A conversation with Willie Nelson: Austin icon talks about new album, book, SXSW and more

Willie Nelson's first SXSW keynote is set for Wednesday.

“It’s been exactly a year that I haven’t done anything, been anywhere.”

It’s almost impossible to fathom this quote coming from Willie Nelson, who’s done everything and been everywhere for the better part of his nine decades on the planet. But pandemics have no exceptions for living legends, which means the man who wrote “On the Road Again” has been off the road since March 4, 2020.

“We played the Houston Rodeo,” Willie says, bittersweetly recalling the last full gig he played with his band before the coronavirus pandemic took over the world. “We had 80,000 people there. It was one of the best shows of the year. I remember it well.”

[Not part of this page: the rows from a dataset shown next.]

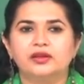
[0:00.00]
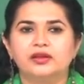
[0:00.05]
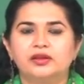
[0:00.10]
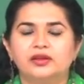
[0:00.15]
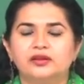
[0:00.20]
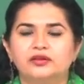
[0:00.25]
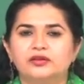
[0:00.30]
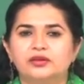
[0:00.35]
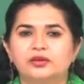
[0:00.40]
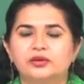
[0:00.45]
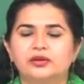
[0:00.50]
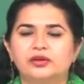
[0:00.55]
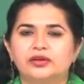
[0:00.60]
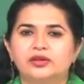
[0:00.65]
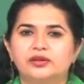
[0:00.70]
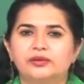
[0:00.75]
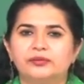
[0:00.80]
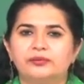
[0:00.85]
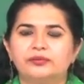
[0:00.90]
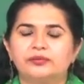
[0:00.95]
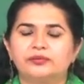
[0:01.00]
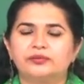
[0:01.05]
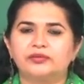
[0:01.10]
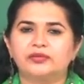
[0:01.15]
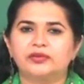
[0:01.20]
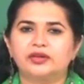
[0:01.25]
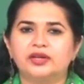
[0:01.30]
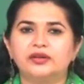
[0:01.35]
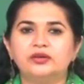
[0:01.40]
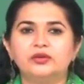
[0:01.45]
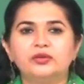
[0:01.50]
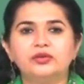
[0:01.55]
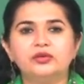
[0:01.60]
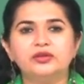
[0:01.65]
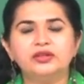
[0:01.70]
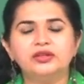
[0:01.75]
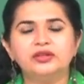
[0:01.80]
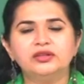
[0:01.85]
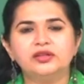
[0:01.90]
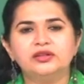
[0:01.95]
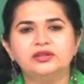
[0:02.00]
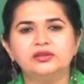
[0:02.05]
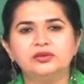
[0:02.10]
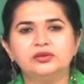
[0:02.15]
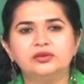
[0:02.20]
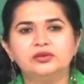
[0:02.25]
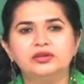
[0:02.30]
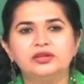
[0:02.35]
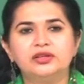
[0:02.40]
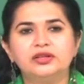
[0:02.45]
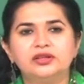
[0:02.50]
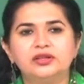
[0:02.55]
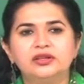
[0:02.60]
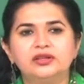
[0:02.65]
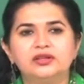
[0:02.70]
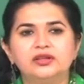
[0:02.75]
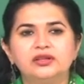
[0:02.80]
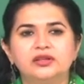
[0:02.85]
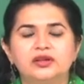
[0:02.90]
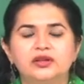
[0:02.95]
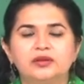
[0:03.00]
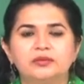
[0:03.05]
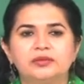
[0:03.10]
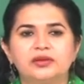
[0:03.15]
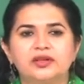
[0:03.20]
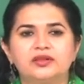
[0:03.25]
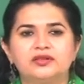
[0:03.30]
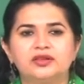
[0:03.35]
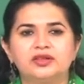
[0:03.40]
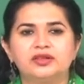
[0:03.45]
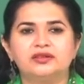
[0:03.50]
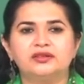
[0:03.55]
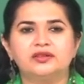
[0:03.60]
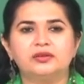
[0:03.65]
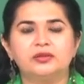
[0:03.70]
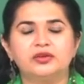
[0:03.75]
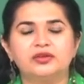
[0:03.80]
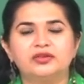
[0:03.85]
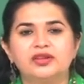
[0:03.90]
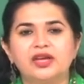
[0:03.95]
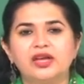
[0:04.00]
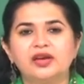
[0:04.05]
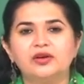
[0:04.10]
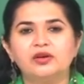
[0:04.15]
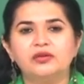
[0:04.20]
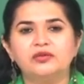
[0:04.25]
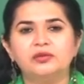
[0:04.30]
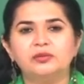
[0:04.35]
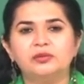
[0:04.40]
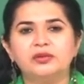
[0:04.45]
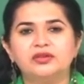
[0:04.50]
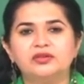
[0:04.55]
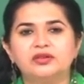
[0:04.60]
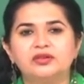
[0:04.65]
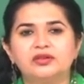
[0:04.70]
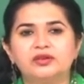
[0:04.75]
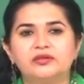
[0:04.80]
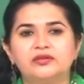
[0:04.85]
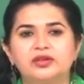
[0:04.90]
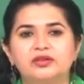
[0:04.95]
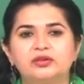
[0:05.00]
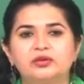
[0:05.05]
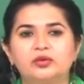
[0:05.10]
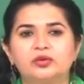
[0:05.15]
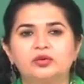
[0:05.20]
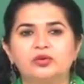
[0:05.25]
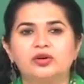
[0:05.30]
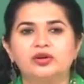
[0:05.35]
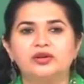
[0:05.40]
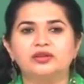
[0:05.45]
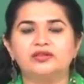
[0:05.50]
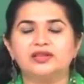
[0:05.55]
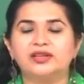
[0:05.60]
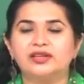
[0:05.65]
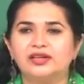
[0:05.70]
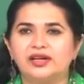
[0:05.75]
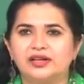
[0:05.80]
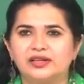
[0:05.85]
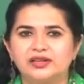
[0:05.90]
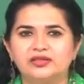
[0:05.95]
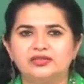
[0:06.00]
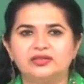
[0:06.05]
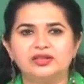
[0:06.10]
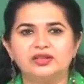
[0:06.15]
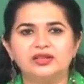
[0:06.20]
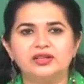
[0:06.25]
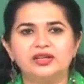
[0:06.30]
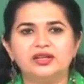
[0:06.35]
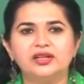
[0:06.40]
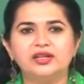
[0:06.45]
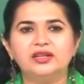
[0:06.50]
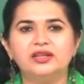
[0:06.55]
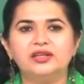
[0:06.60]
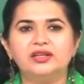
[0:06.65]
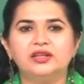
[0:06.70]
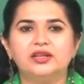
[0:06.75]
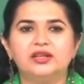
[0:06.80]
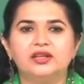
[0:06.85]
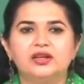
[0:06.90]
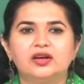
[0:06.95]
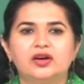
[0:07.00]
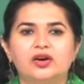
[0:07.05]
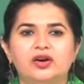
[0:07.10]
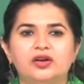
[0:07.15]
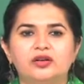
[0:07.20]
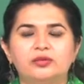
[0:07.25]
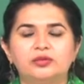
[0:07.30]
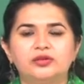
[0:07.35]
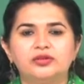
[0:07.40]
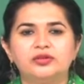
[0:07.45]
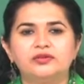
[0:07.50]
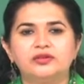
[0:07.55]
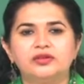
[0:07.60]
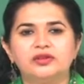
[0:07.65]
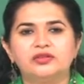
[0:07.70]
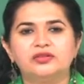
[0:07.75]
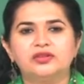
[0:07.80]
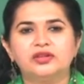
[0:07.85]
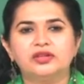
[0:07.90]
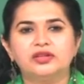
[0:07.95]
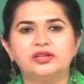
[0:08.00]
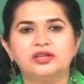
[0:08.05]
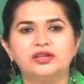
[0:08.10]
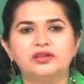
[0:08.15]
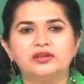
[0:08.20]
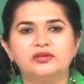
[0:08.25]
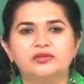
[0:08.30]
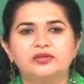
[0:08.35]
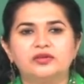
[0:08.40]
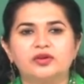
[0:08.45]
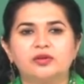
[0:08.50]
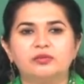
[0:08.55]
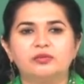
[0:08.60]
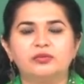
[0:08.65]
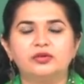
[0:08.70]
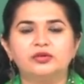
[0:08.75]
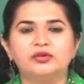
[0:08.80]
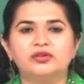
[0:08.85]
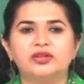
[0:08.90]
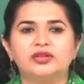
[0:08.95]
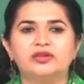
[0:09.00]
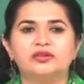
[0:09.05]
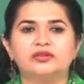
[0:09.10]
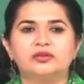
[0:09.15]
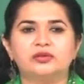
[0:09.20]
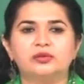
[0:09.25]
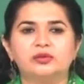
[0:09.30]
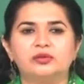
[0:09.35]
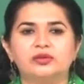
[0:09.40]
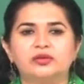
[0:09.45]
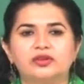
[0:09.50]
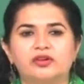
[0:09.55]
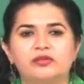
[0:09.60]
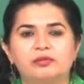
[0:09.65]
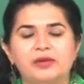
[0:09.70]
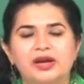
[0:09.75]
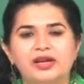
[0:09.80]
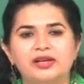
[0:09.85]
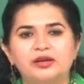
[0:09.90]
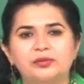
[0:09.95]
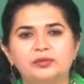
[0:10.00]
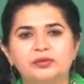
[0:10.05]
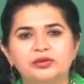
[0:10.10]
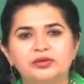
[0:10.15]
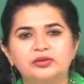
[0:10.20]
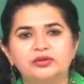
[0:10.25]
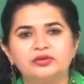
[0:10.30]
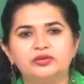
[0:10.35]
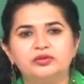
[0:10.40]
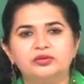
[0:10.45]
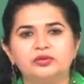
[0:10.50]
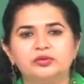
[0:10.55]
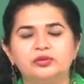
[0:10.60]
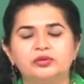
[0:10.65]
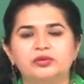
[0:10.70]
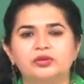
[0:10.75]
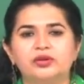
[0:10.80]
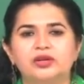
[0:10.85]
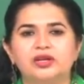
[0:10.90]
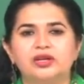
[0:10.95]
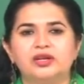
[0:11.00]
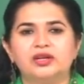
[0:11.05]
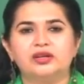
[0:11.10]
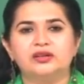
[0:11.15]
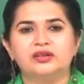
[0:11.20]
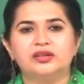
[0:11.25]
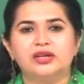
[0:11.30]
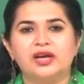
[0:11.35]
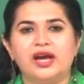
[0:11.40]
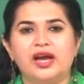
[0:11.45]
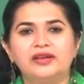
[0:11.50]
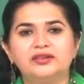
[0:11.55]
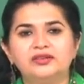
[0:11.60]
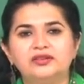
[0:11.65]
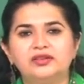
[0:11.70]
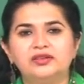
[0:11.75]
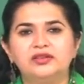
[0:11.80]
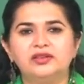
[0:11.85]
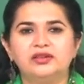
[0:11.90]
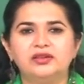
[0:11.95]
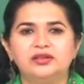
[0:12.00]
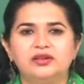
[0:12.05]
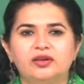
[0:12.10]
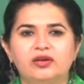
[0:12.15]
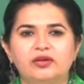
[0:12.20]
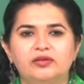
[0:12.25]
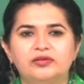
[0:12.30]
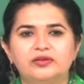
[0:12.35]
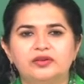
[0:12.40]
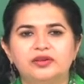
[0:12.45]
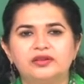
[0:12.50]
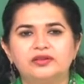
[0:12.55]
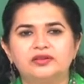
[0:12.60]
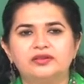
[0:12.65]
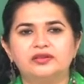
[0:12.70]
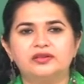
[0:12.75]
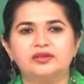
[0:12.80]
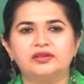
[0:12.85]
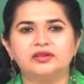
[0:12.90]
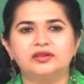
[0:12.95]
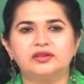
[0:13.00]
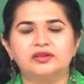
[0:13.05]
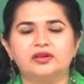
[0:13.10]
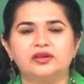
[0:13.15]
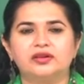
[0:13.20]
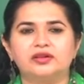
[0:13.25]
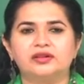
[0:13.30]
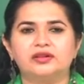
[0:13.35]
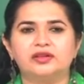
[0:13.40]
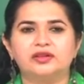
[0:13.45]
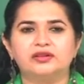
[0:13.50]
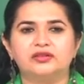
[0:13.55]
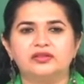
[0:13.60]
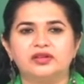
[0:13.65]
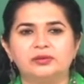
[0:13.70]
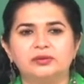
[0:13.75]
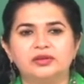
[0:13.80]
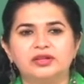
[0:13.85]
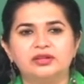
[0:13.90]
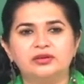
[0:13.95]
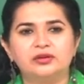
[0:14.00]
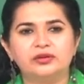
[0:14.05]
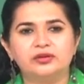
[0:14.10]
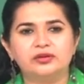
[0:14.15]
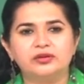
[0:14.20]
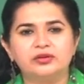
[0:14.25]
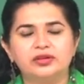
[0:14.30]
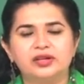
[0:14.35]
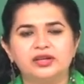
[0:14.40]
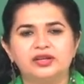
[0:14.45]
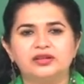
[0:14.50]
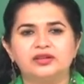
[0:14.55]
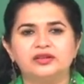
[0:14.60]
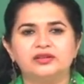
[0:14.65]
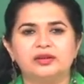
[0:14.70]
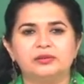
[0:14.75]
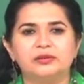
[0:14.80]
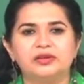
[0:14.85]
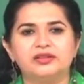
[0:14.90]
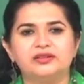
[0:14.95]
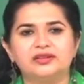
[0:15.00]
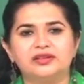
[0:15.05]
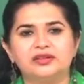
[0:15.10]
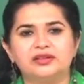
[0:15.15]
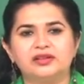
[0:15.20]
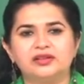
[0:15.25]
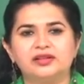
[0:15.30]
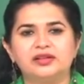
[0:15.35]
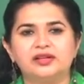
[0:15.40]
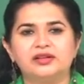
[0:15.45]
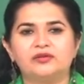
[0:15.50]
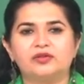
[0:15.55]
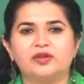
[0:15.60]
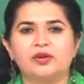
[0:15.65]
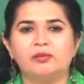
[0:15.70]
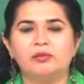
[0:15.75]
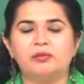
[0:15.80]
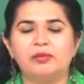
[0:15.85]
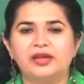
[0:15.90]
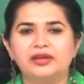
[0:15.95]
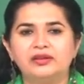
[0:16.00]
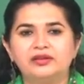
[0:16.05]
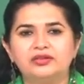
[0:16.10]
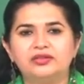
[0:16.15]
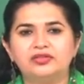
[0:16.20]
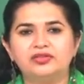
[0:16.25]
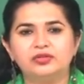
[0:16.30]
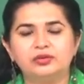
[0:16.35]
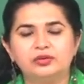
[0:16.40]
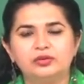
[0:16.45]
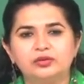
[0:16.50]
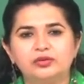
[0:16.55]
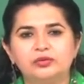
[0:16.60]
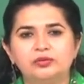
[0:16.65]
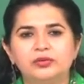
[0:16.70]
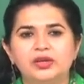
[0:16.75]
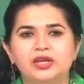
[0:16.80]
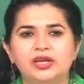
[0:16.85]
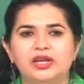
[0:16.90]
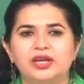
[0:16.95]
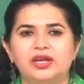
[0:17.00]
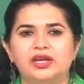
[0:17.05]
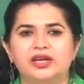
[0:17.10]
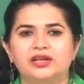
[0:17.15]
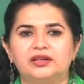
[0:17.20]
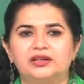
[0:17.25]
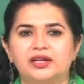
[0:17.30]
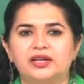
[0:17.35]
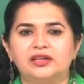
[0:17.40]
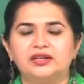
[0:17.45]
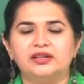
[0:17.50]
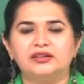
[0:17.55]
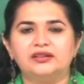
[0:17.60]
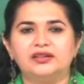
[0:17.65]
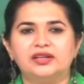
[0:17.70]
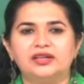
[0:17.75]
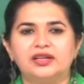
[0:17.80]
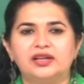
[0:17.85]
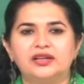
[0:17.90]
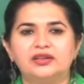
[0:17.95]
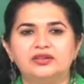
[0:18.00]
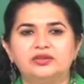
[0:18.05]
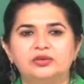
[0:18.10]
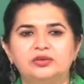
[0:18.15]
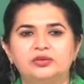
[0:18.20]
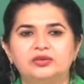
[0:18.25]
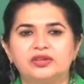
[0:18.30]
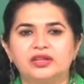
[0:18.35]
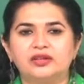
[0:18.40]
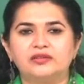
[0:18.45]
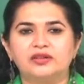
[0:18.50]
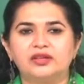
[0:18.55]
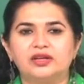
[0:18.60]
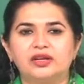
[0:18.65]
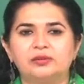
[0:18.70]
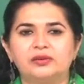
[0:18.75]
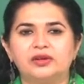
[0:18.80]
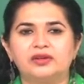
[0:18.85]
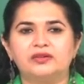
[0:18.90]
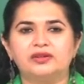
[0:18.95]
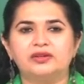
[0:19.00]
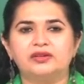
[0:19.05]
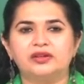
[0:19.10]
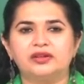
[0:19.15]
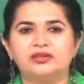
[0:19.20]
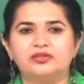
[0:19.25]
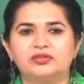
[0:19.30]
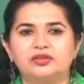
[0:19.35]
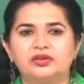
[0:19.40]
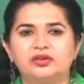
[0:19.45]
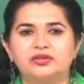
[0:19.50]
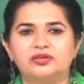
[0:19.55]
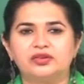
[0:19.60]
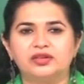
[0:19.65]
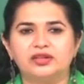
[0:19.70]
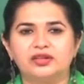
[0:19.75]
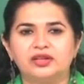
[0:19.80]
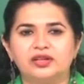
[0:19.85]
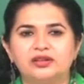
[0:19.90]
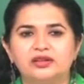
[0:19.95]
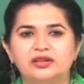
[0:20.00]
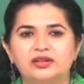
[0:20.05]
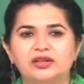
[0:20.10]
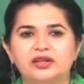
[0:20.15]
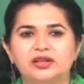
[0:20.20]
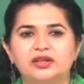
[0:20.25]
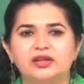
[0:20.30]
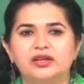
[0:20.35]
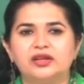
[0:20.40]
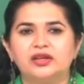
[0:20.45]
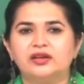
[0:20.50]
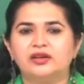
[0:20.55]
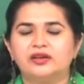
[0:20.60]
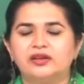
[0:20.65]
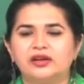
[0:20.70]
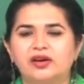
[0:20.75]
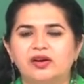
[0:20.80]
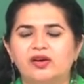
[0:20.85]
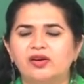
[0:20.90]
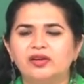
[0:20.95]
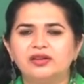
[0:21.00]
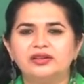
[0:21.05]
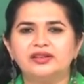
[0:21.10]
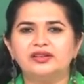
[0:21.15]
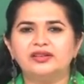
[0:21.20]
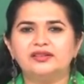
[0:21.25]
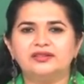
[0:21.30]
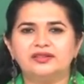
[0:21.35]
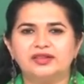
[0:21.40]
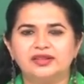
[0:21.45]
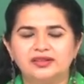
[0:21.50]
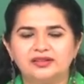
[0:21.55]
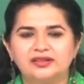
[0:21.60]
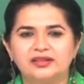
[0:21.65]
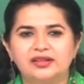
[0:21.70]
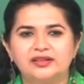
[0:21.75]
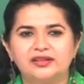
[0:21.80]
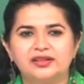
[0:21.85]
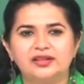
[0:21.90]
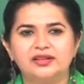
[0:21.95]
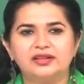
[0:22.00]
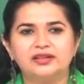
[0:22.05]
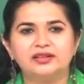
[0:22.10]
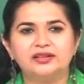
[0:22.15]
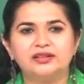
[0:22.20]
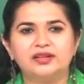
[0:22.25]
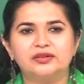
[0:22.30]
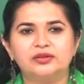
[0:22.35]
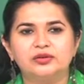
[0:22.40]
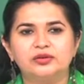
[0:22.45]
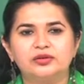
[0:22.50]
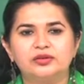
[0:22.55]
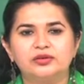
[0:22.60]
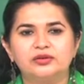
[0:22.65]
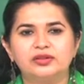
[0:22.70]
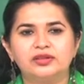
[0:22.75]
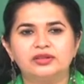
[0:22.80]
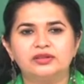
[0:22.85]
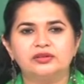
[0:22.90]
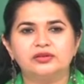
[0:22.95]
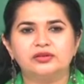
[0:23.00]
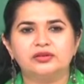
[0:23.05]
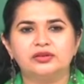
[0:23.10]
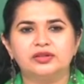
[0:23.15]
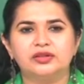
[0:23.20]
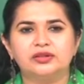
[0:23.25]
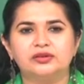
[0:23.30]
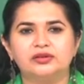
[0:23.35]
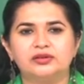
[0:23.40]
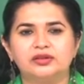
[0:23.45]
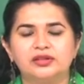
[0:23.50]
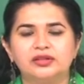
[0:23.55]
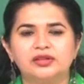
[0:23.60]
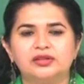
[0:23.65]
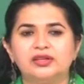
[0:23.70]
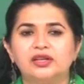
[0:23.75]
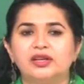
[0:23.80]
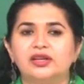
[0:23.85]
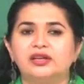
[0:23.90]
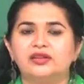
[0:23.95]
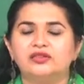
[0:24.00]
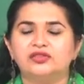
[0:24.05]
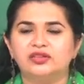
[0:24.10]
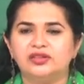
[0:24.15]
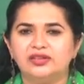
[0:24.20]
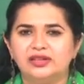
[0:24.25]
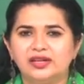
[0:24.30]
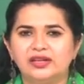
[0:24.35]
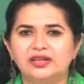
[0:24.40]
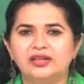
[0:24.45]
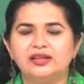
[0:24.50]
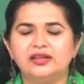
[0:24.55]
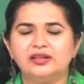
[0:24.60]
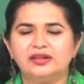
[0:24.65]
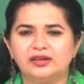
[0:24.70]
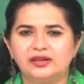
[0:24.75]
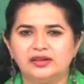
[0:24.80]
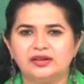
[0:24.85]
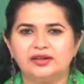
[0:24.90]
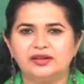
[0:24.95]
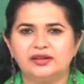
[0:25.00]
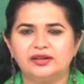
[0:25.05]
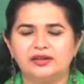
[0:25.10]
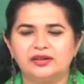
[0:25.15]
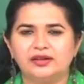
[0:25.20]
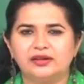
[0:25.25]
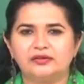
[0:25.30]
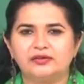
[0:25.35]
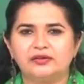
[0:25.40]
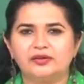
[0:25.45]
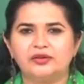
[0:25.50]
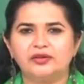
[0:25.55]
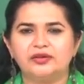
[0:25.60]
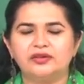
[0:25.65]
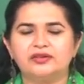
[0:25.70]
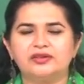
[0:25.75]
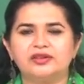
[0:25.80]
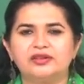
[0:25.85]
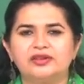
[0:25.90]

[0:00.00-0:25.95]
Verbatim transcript: So, Kandukondain Kandukondain presents a mosaic of images of the so-called Singara Chennai or beautiful Chennai, from music schools of Mylapore to the IT office on Jamini Road and Jamini Circle, and from Benz showroom at Anna Salai to Sarvana Bhavan restaurant Chennai. All these things are there in Kandukondain Kandukondain. Chennai, of course,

Speaking by phone from Luck, Texas, the sprawling horse ranch about an hour west of Austin that has been his home base for decades, Willie is in good spirits on a late February afternoon. (It’s about an hour past 4:20, for what that’s worth.)

We have lots to discuss in our 15-minute window: a new album of songs that Frank Sinatra made famous, his first-ever South by Southwest keynote address, possible plans for an in-person Fourth of July Picnic this year, a new book written with his pal Turk Pipkin, and more.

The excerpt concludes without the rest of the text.